May's strong national profile, which began with grassroots environmental advocacy back in the 1970s in Cape Breton, coupled with her formidable communication skills, media savvy and knowledge of Ottawa's inner workings made her the irresistible choice for a party looking to burst out on the national scene.
The Greens have run full candidate slates nationally the last two elections (and provincially in June) though that in itself doesn't make them a serious player. Nationally, filling up the slate has helped the Greens garner 4.5 per cent of the vote as of January, worth more than a million dollars in public funding thanks to former prime minister Jean Chretien's political finance reforms.
However, the party has yet to come close to electing anyone to Parliament and it's unlikely that May herself will be among the first. She says she'll run in a byelection anywhere in the country if one comes up, but otherwise intends to run in the next general election in Cape Breton-Canso, held by affable Liberal Rodger Cuzner, who's rung up more than 50 per cent of the vote in each of his three elections.
Her history in Cape Breton, to where she emigrated from Connecticut with her family when she was in her late teens, would be mixed baggage in an election. May, who recently stepped down after 13 years as executive director of the Sierra Club of Canada, is a heroic figure to some, an alarmist to others. May's and Sierra Club's years of voluble criticism of the Sydney cleanup process climaxed with a largely ineffectual presence at the recent environmental assessment hearings into the cleanup plan.
May has evidently given a lot of thought to how to make the Greens a force without holding seats, offering up intriguing hints about creating a "parliamentary presence" this fall and even a "green caucus" made up of current parliamentarians.
This is an exciting time for the Greens with their new money, growth to 9,000 members during the leadership race, formation of a youth wing, serious attention from the news media, talk of proportional representation (their share of the vote would entitle them proportionally to 13 of the 308 seats in the Commons), and environmental concerns in the ascendancy among Canadians. Translating those positives into a stable, growing national party, with political respectability comparable to that of the European Greens, is still a tall order, however.
May brings unique credentials of a bona fide activist who's fought in the trenches and gone on hunger strike (to demand action on the Sydney cleanup) but also has worked on the inside as a senior policy adviser to the environment minister in the 1980s.

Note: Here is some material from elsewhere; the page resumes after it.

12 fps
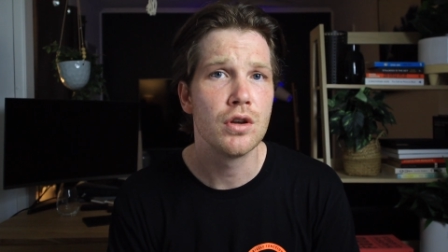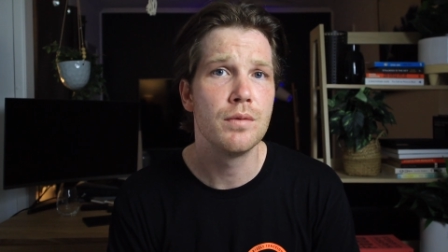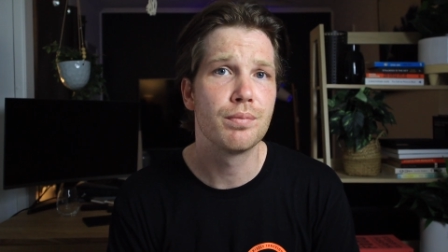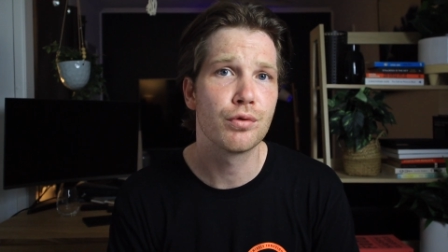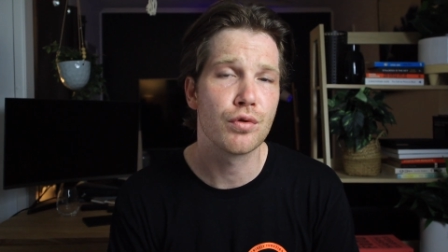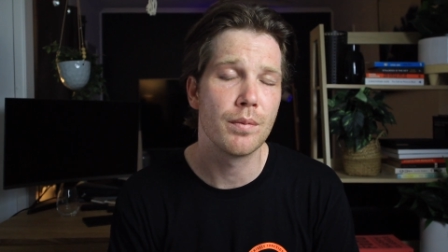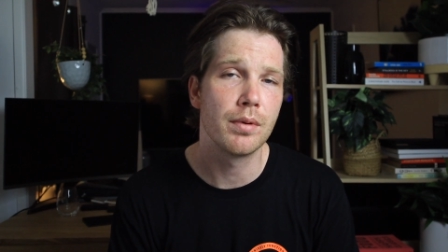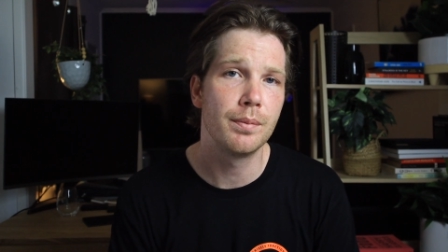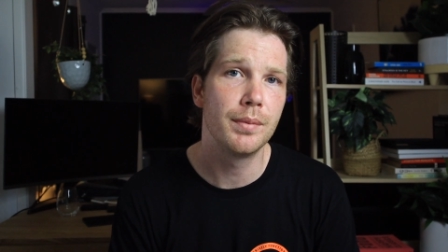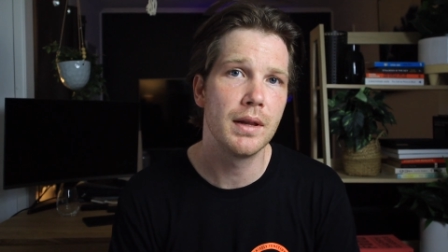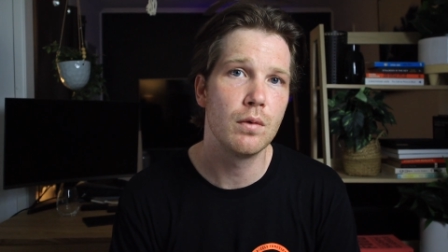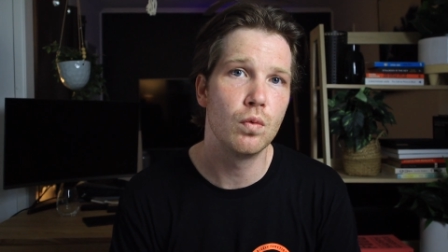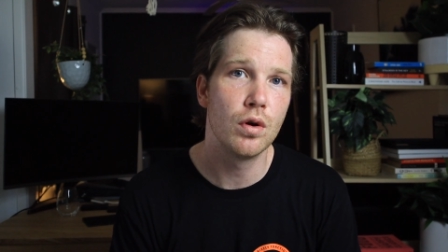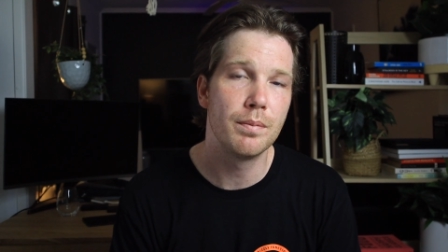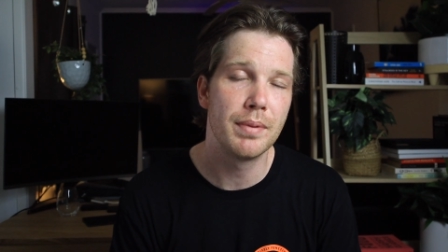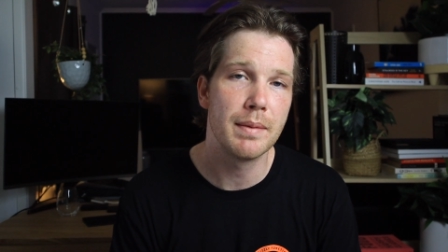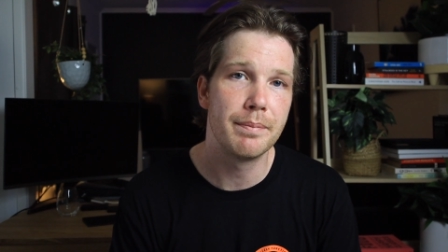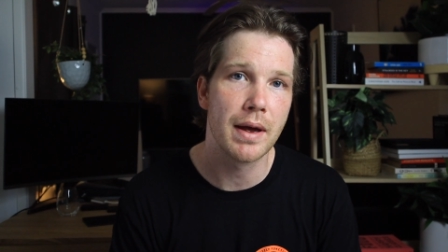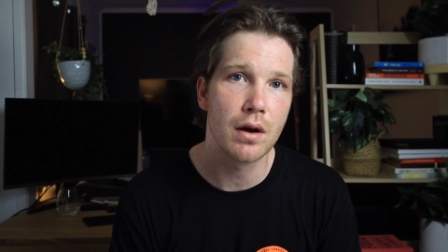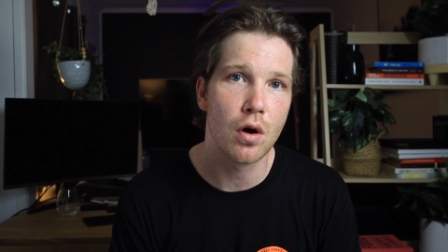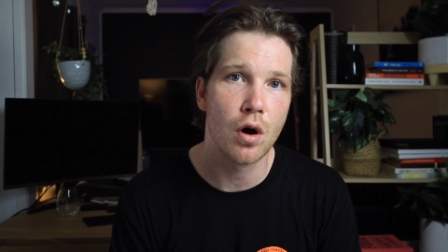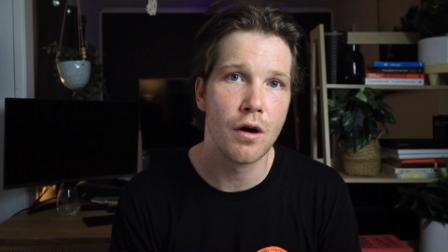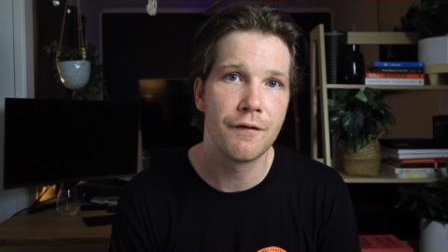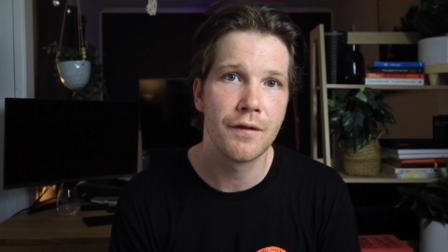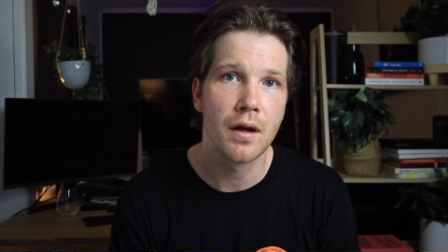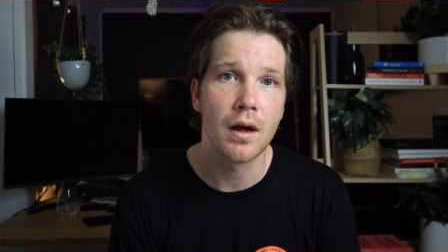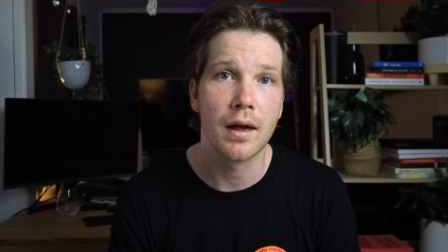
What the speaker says: You probably would be better off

There is much discussion about whether May can transform the Greens beyond a one-issue party, and she intends a series of policy forums across the country to flesh out a platform. But if dire prognostications about the environmental plight of the planet and the consequences of unbridled growth are even half right, the trick is not to amass a checklist of policy detail on every current issue but to show how the core Green concerns of environment and sustainability underlie everything—from melting ice sheets to social justice and the price of gasoline.
Chances are the only agenda that really matters for this century is the green agenda. But whether that translates into success for the Green Party of Canada remains to be seen.